Turquía es débil asimismo en otros aspectos más próximos a casa, como las facturas que han quedado sin pagar durante sus incursiones en el mundo árabe. Tras el fracaso de las intermitentes negociaciones de paz con los kurdos turcos, en los últimos cinco meses, la escalada llevada a cabo por los rebeldes ha matado a más de 250 personas, entre ellos 115 miembros de las fuerzas de seguridad y 31 civiles. La economía turca también está en peligro, porque el consumo alimentado por el crédito está llegando a su techo, el déficit de cuenta corriente sobrepasa el 10% del PIB y, tras un sólido comportamiento económico en la primera década del siglo, el Fondo Monetario Internacional predice que el crecimiento de Turquía se reducirá al 2,2% el próximo año. La polarización política interna, el estancamiento del proceso de reforma de la UE, una actitud cada vez más autoritaria ante la libertad de expresión, y las malas notas en igualdad de género, transparencia y educación, significan que Turquía, a veces, refleja tanto ciertos aspectos del pasado del mundo árabe como una vía posible hacia un futuro mejor y más integrado.

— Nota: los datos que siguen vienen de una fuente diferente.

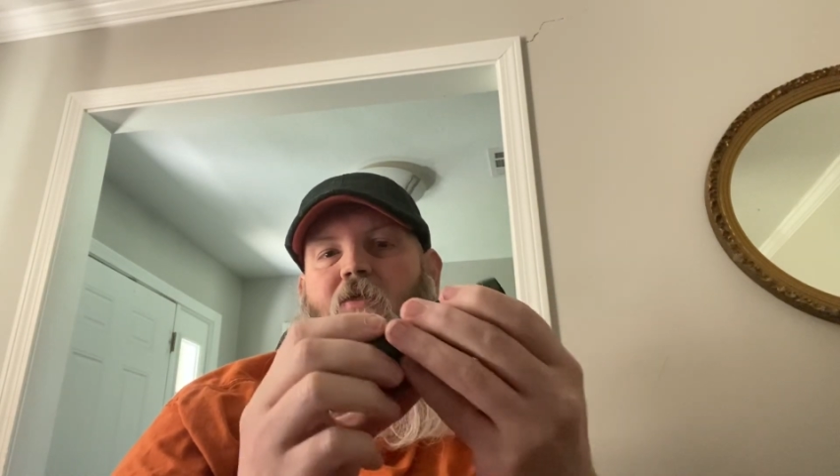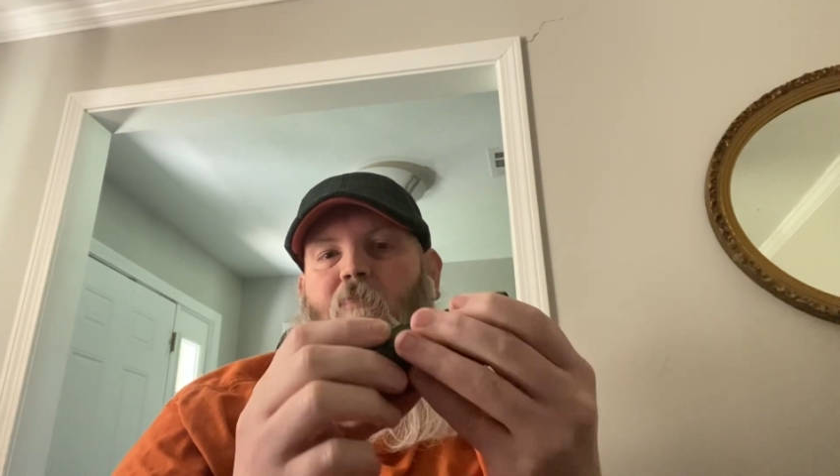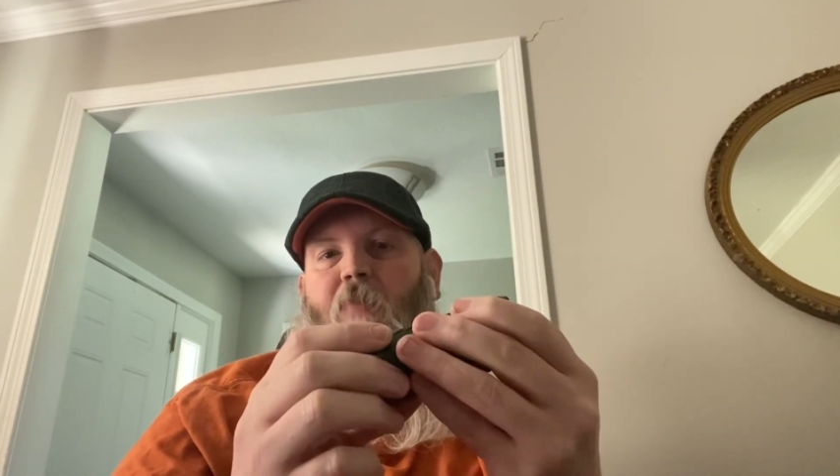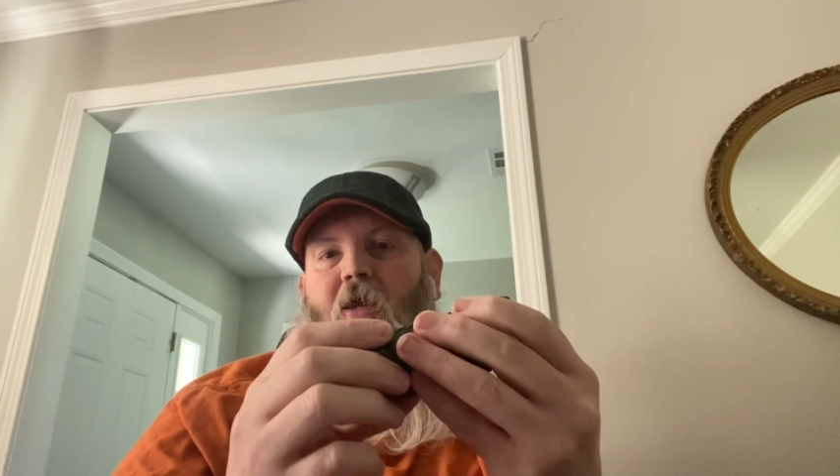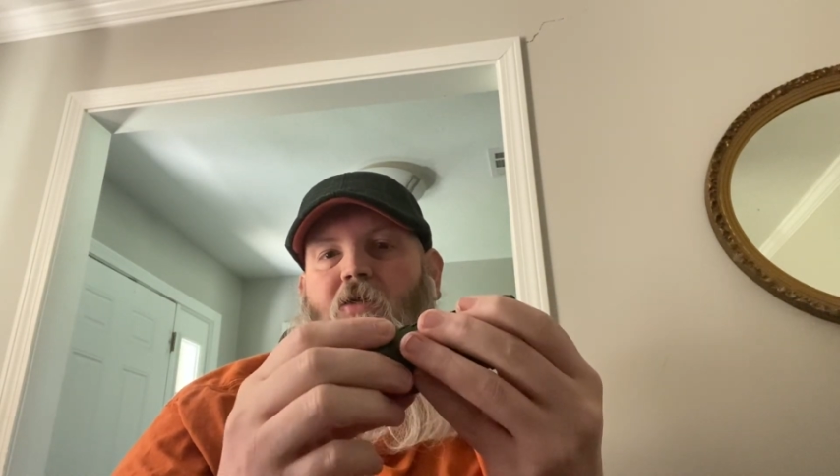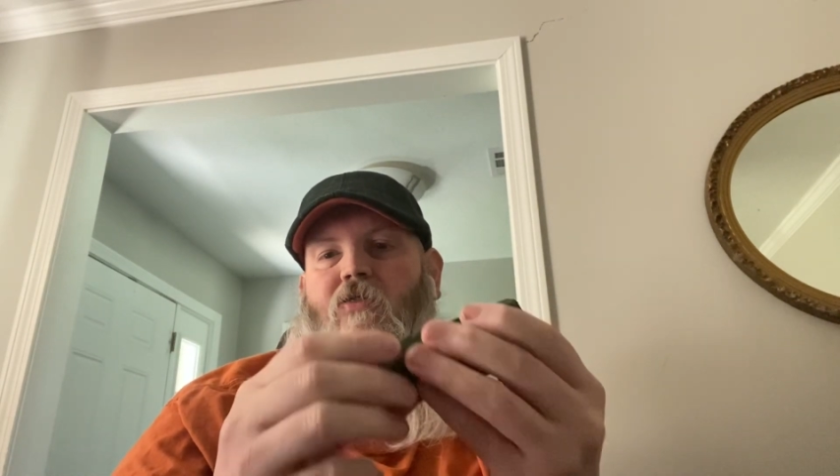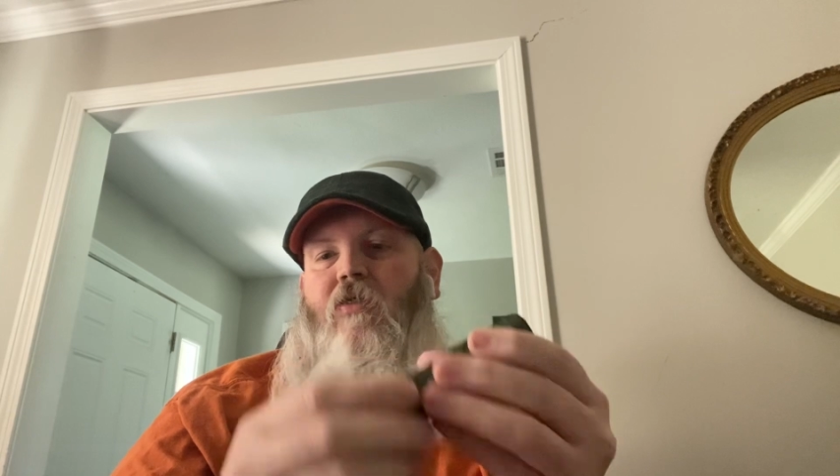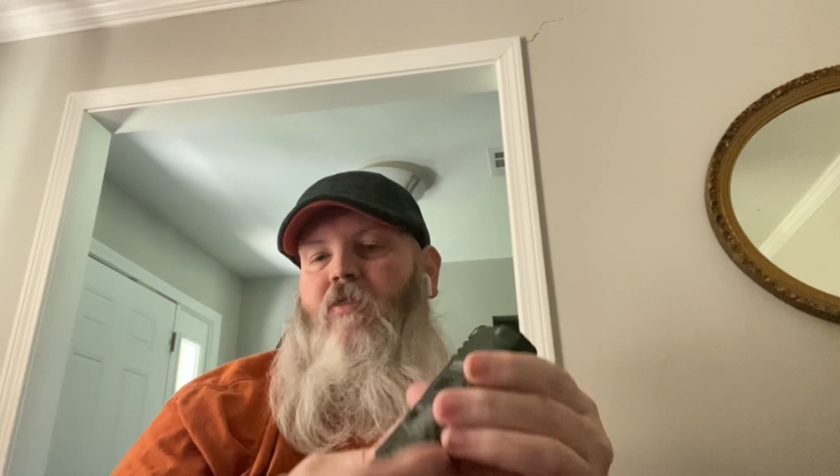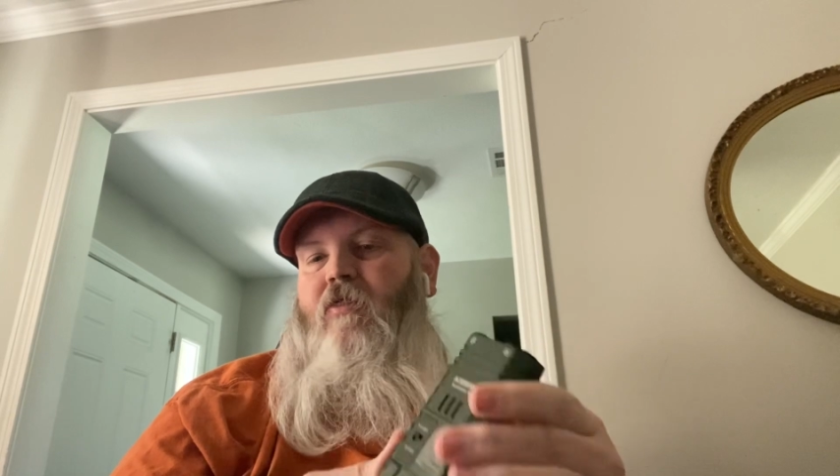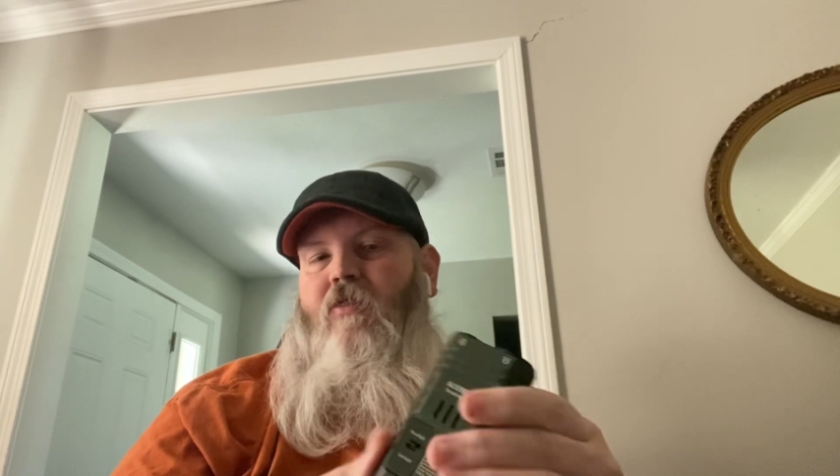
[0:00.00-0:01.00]

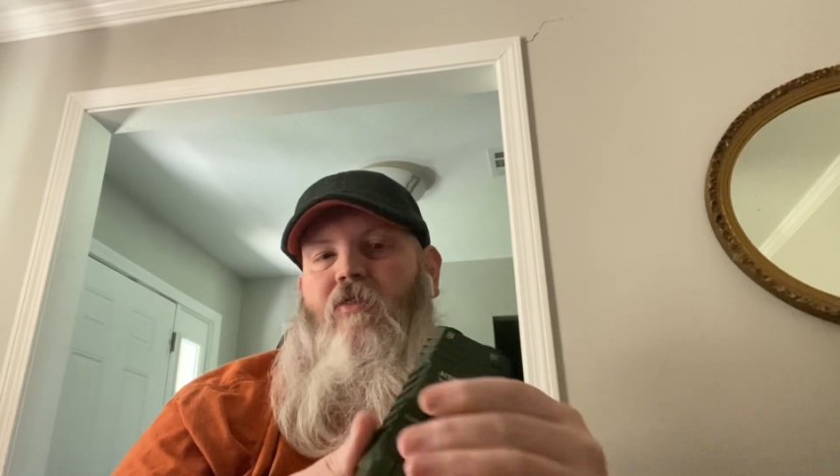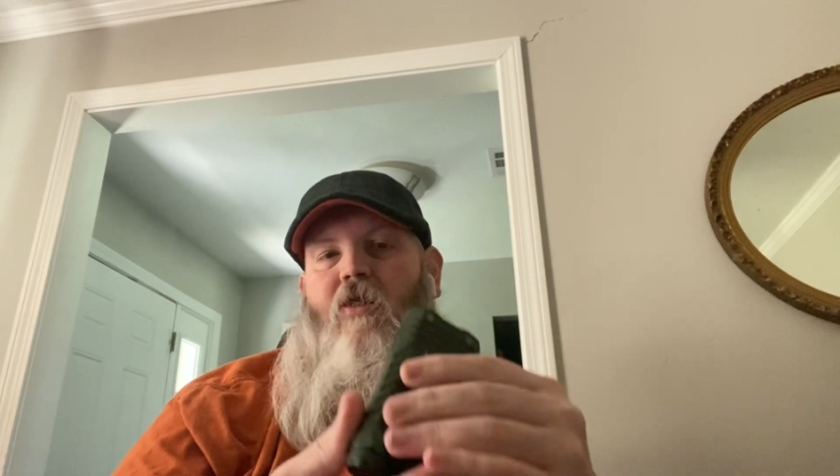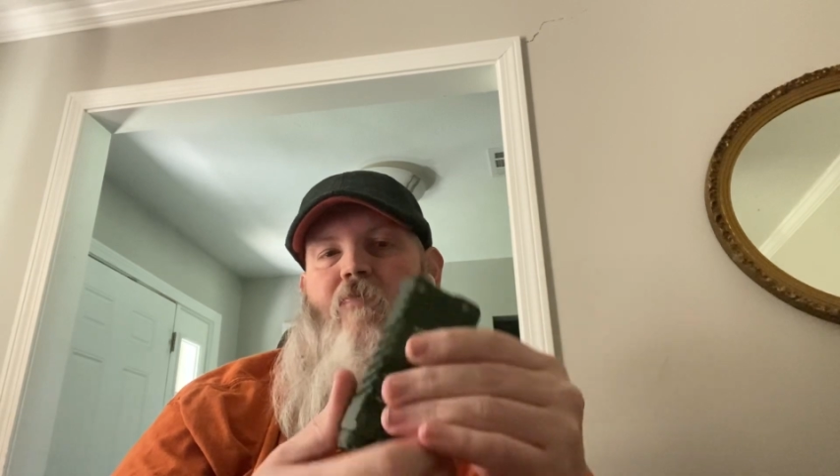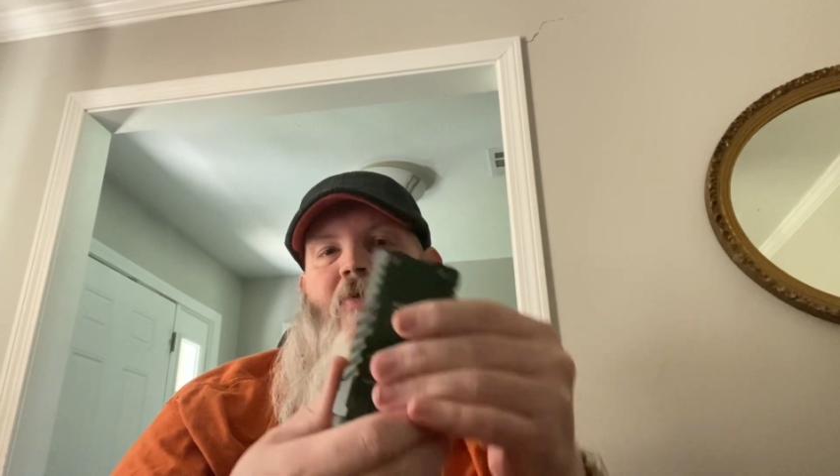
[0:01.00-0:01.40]
comparisons and stuff.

La política regional de “cero problemas” que estableció Turquía a mediados de la pasada década tenía unos objetivos espléndidos. A largo plazo, Turquía necesita volver a lo que hizo que esa política funcionara tan bien: unos canales de comunicación abiertos a todos, desde Irán hasta Israel, un tratamiento equilibrado de todos los actores árabes nuevos, sin alinearse con los movimientos islámicos afines, y una reactivación del proceso de adhesión a la UE. Conviene destacar que el año en el que más avanzaron las reformas para entrar en la UE, 2004, fue el periodo en el que el país experimentó su mayor índice de crecimiento desde el comienzo del siglo, un 9,4%. Si Turquía quiere ser un modelo genuino para los demócratas árabes y, de esa forma, establecer una influencia positiva duradera en la región, debería dar un paso atrás y pensar en adoptar lo que mejor le ha funcionado hasta ahora.
* Peter Harling y Hugh Pope escriben sobre Siria y Turquía respectivamente para el Grupo de Crisis Internacional. Traducción de María Luisa Rodríguez Tapia.